第39話 攻撃って蹴るの?

グルゥゥゥゥ…

ガァ!!


「前にあった熊さんより小さいけど、やっぱり熊さんはでかいね。よっ。」

―ガァ!ビュン!

「和歌先輩、これが普通のサイズかと。うぉ。」

―ガァ!ビュン!


熊さんが前足…手?でひっかく攻撃してくるが、当たらないように回避してる俺達。

熊と対峙して冷静に慣れているのは、きっと前に見た森の熊さんより小さいからか。

グルゥゥ…


「ほらほら。避けてるだけじゃ倒せないよ。」

「ルカさん、そうは言いましても…おっと。」

―ガゥ!ビュン!

「ルカちゃん。
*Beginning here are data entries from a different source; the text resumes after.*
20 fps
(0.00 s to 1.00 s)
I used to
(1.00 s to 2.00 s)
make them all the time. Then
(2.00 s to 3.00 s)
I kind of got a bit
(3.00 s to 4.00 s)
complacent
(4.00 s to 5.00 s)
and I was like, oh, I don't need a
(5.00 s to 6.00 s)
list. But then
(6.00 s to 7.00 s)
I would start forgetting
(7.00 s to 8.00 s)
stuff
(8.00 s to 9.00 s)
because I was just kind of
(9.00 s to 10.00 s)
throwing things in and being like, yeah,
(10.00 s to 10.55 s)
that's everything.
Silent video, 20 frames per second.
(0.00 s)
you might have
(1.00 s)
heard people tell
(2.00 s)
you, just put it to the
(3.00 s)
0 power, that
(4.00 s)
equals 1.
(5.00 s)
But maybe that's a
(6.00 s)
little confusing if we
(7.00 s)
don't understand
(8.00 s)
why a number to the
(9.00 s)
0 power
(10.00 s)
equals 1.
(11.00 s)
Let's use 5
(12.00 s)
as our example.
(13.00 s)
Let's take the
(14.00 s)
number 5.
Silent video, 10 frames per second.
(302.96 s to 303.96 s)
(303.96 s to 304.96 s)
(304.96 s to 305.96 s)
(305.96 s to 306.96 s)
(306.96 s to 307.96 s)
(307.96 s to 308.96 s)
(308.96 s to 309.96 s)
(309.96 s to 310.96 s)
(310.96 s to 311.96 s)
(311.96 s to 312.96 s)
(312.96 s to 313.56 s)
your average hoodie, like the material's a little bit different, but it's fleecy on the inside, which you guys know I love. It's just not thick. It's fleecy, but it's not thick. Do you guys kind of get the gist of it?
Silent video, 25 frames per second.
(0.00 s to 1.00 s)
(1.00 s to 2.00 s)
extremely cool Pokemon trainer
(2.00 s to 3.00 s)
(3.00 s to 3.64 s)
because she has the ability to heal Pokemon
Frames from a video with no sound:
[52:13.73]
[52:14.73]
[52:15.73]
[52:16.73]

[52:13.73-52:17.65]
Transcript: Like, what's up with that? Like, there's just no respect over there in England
攻撃って蹴るの?きっと痛いよ。」

「魔力で強化して蹴れば、蹴った脚も痛くないわ!」

「ん?私じゃなくて、熊さんが。」

「そっち!?いいからやんなさい!」

「わかったよー。」


こんな時でも自分より相手を気遣う先輩。やさしいな。


「…翔もだぞ。」

「あ、はい。ヘレンさん。」

―グルゥ…ガァ!ビュン!ビュン!

「翔くん。左から!」

「はい。和歌先輩。」

―ドゴ!!

グルゥゥ!!ビュン!

「きゃ!あぶないなー。」

「おわっ。攻撃が軽かったかな?」


熊さんの攻撃を避けて、先輩が右から。

俺が左から蹴りを入れてみたけど。

熊さんは一瞬怯んだけど、そのまま攻撃してきた。


「んー。ならあれをやってみよう。翔くん、ちょっと熊さん引きつけてて。」

「あれ?ひきつけてて…あー成る程。了解です。」

「すぅー…。はぁ…。」

「和歌先輩を死角に入るようにするには…。よっ!はっ!せや!」

―ヒュン…ドカ!ドカ!

グルゥ!ガゥ!

「よっ。こんなもんかな。」

「ん!いい感じ。いっくよぉー、ドーン!」

―ドゴーーーーン!!

グルゥゥゥゥゥゥ…。


リコさん直伝のタックルが熊さんにクリーンヒット。

熊さん飛んでった。


「よし!今度は当たった。」

「和歌先輩!今度はって!?やっぱり練習の時、俺に当てる気でしたか?」

「え?あ。…初めて当たったよ!」

「あ。って言いましたよね。マジで当たらなくて良かったです。」


先輩の言い回しが少し気になるところはあったけど。

あれが俺に当たってなくて本当に良かった。

まともに受けた熊さんをちょっと同情する。


「正直驚いたわ。フォローするつもりだったけど、なんとかしちゃったわね。ヘレンも驚いてるわ。」

「……。」


飛んでった熊さんを、目で追っていたルカさんが苦笑いしている。

ヘレンさん驚いてるの?俺にはいつもと変わらない用に見えるけど。


「2人はよく相手の事が分かってるわね。連携もばっちりじゃない。」

「あれやるって言ってましたし、やる事を指示貰いましたからね。」

「ん。翔くんなら分かると思ったよー。」

「…無事なら。」

「ヘレンが無事であればいいって。」

「ルカさんはヘレンさんの事よく分かりますね。」

「ん?聞いてれば分かるようになるわよ。翔とはよく喋ってるみたいだし。」

「ですかね。」


とりあえず、俺と先輩は熊さんとの戦いに勝利した。

ルカさん、ヘレンさんはいつでもフォローできるようにしてくれていたみたいだけど。

俺達4人は、少し話す余裕が出てきた。


…飛んでいった熊さんが原因で、大変な事態に巻き込まれる事は俺達4人はまだ知らない。